Me. I'm reading about me. This whole page is me. I'm not even supposed to be here, but… this is me, dead to rights.

The prognosis section of the page outlined that studies show patients typically report their distress continues until relief was sought with treatment (gender transition).

“Not me. I'm going to be different.”

I closed the page and threw myself away completely for the next 22 years.

(Continued later)

@Willow The lost years, 1999–2015

From 1999 to 2015 — 19 to 35 years old — I became what my understanding of being cishet was. And pretty awful at that until I hit 32 years old.

I believed terrible, evangelical bullshit until I was 26. Abusive. Patriarchal. Controlling. “Love the sinner, hate the sin” bullshit that I choked on as a teen but somehow used now.

Surprising no one, I was also labelled as a “great guy” during this time by both men and women alike.

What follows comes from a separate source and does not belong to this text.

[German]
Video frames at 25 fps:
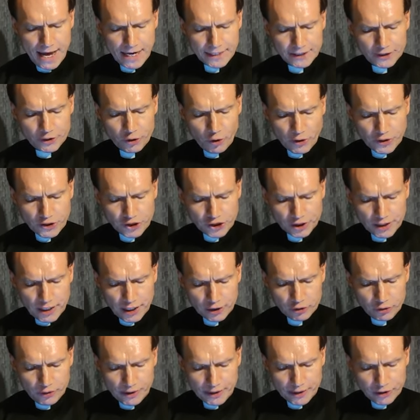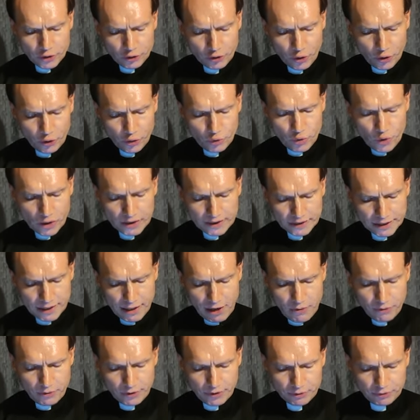Die deutschen Katholiken können nur
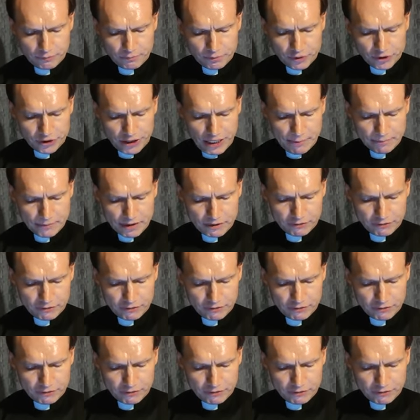traurig und beschämt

Awful. Just horrific stuff that society tells you is good. But, no one questioned it. No one questioned me, either. Society likes to reinforce you like that.

But, I started a new relationship with my current partner at 25 and, after a year, I saw what that abusive mentality was doing to her. I was lucky enough to look in the mirror and ask myself what it would feel like if she did that to me.

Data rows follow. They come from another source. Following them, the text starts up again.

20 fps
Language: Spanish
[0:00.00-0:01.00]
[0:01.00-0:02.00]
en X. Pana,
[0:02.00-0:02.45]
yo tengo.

So I stopped. Sadly, I couldn't take it back, but I could make it better. That's what I tried to do.

At the same time, I lost my main social network. My relationship with my partner healed in some ways, but strained in others. We separated for a while, but eventually got back together.

Other troubles started. At 30, I became estranged from my mother in what was a long time coming. The same year, my job ended the careers of several people, including myself. I tried to get by with freelancing and working in a kitchen.

Was I improving as a person? Depends on if you call being a shitlib “improvement”.

I got taken to task by a gender studies academic while at dinner on vacation in Portugal in 2012 and I didn't realize it. I deserved every moment of it, but I laughed the whole thing off like she was just full of gender studies bullshit. It took me going to bed and waking up in the hostel the next morning to realize not only that she was right but that I was full of shit.

That trip was the end of my liberalism at 32.

Afterwards though, personally, everything was falling apart. We were having troubles affording things. My partner struggled to keep work. Her chronic illness took a bad, critical turn that needed expensive treatment. I found myself working where I vowed I would never work: in my dad's welding shop.

And, in part, me working there brought me back what I had thrown away.